Wednesday, July 15, 2009

Disturban Living

My aide lives in the middle of D.C., and she sometimes remarks how quiet it is out here. It seems that way, I concede, but you might be surprised.

Not long after we moved in, a neighbor casually mentioned that our place had once been occupied by drug dealers. This explained why the front door was splintered through and held together with screws. (We replaced it pronto.) We had similar suspicions about a rough young trio who later rented the unit above our bedrooms. There was never proof, but I can't think of anything else that attracts a steady stream of sketchy-looking visitors for a few minutes at a time. Their more charming callers would shout up from the street to make sure it was worth the arduous trek to the door.
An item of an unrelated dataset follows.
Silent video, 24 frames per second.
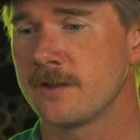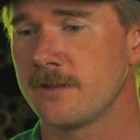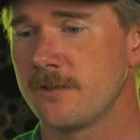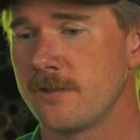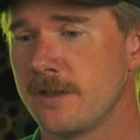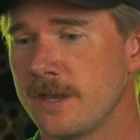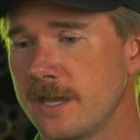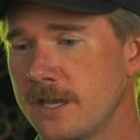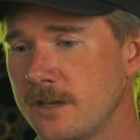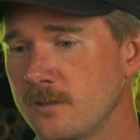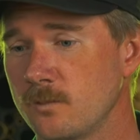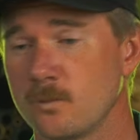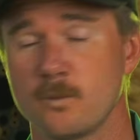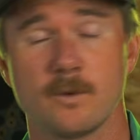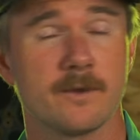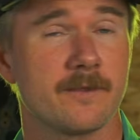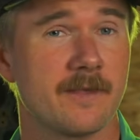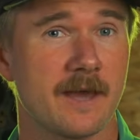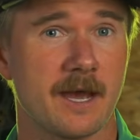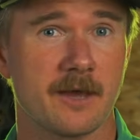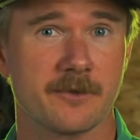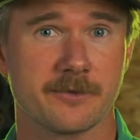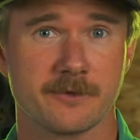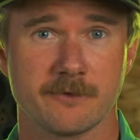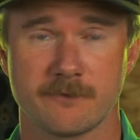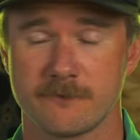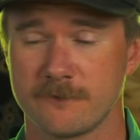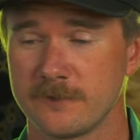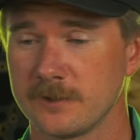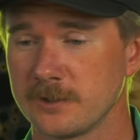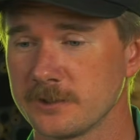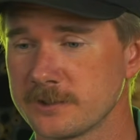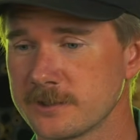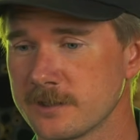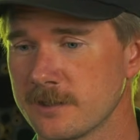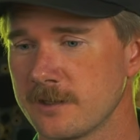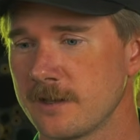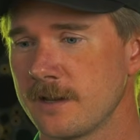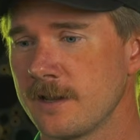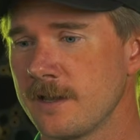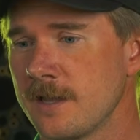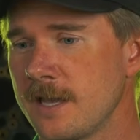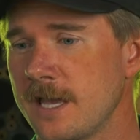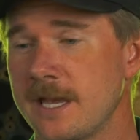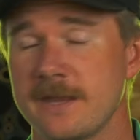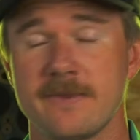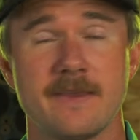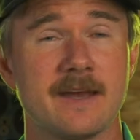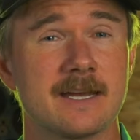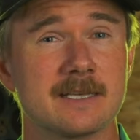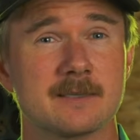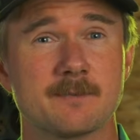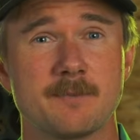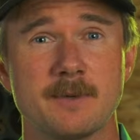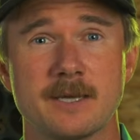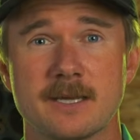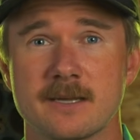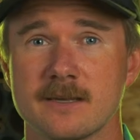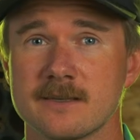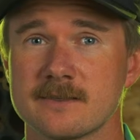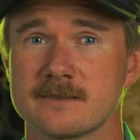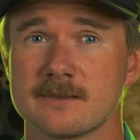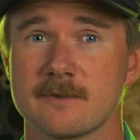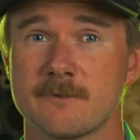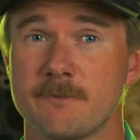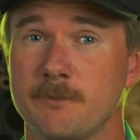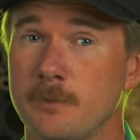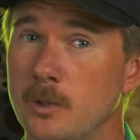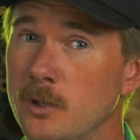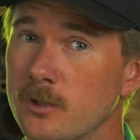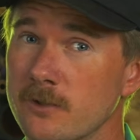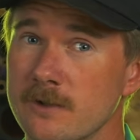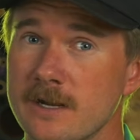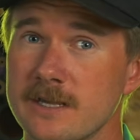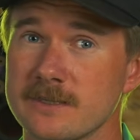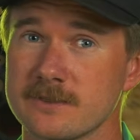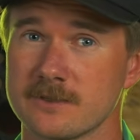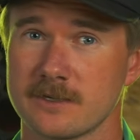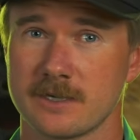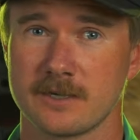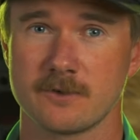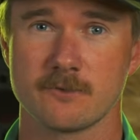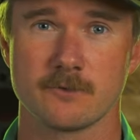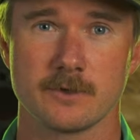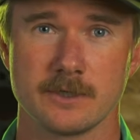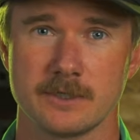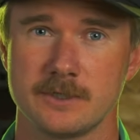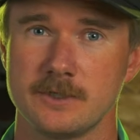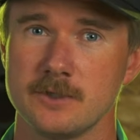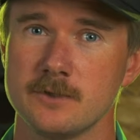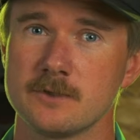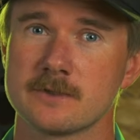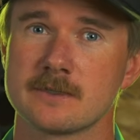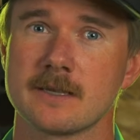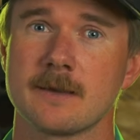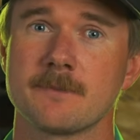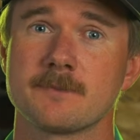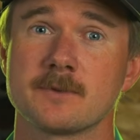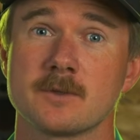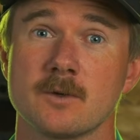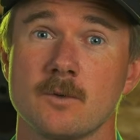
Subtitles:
than without the filter. And that's because the polarizer can reduce up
Our block has also been the scene of several car accidents. The worst two happened in the middle of the night and involved, shockingly, young male drivers and excessive speed. One guy managed to flip his Civic onto its roof, and the other took out a whole line of parked cars. Afterwards, as a bunch of us stood around gawking in our bras and panties, a woman wailed hysterically at the dazed driver: "You ruined my car! How could you do that?" Was the lamented conveyance a brand-new BMW? A vintage Mustang, perhaps? Try a crappy old Ford Tempo. She should have thanked him.

Then there was the woman across the street who went to the islands and came back with more than a tan. We've all had a holiday fling, but this gal brought hers home. Great idea, right? What could go wrong? Well, he could prove unwilling or unable to find a job. And you could have second thoughts and decide to break up with him. And then he could retaliate (rather effectively, I would say) by offing himself in your home. It's been known to happen.

The worst thing by far happened around the corner several years ago. A man decided his wife was having an affair and was going to leave him. As she prepared to fetch their young daughter from day camp, he grabbed a knife and stabbed her. She made it next door, where the neighbor called 911, but died soon thereafter at the hospital. Meanwhile, Prince Charming locked himself in the house and threatened to blow the place up, so the gas was shut off and the area evacuated. We had a police cordon out front well into the evening, but eventually they shot in a bunch of tear gas and hauled him out. That unit was home to the Nixons in the '40s, so it was already steeped in bad juju; I hope the owner brought in an exorcist after this.

We've often wondered if Parkfairfax has more than its share of crazy; unfortunately, that's impossible to quantify. We've known countless oddballs - a few with clinical diagnoses, most without - and we encounter tipsy neighbors with surprising regularity on evening walks. With apologies to David Sedaris, everyone seems crazy once you put your mind to it.

8 comments:

The Awakened said...

So who picked up the young daughter from day camp and did she have to stay with her crazy ass father?

Mykljak said...

I don't know, but she's basically an orphan. Her father won't be getting out of the pokey anytime soon.

The Awakened said...

Well that answers my other question. I don't know that you've replied unless I constantly check your blog to see. Well there are far worse ways to spend my days.

Anonymous said...

Jeepers, Michael, that's one hell of a track record in your neighborhood. The worst we've had are people who pelt each other in household objects and the aforementioned scream-like-you're-being-stabbed orgasm exhibitionist woman. Oh, and a guy set a stranger on fire in a bar near here a couple of years ago.
Laura

Michael Kearns said...

See, at least in the city, one EXPECTS the crazy. Out there it's all pretty on the surface but batshitcrazy underneath.

Lots of nice trees and such, though.

Mykljak said...

Indeed. I think it's everywhere, though. I've never lived in a small town, but books and movies have me thinking they're basically satellite campuses of Crazy U.

Michael & Jos said...

The charms of Parkfairfax..... No, I don't find Columbia Heights anymore crazy, but I did see a new-ish Cadillac undergoing a search from two plain-clothes officers while sitting next to the gas pump last night. That's the kind of thing one expects in the urban jungle; it didn't even draw a small audience. Now, my next door neighbors who seem to live 24/7 with the TV volume on high is the sort of crazy I'd like to investigate.

Maria said...

You know my friend Chad lives in that unit, right? His landlord is so happy not to have a knife-wielding psycho in his home anymore that he charges Chad practically nothing in rent, with a multiple year lease.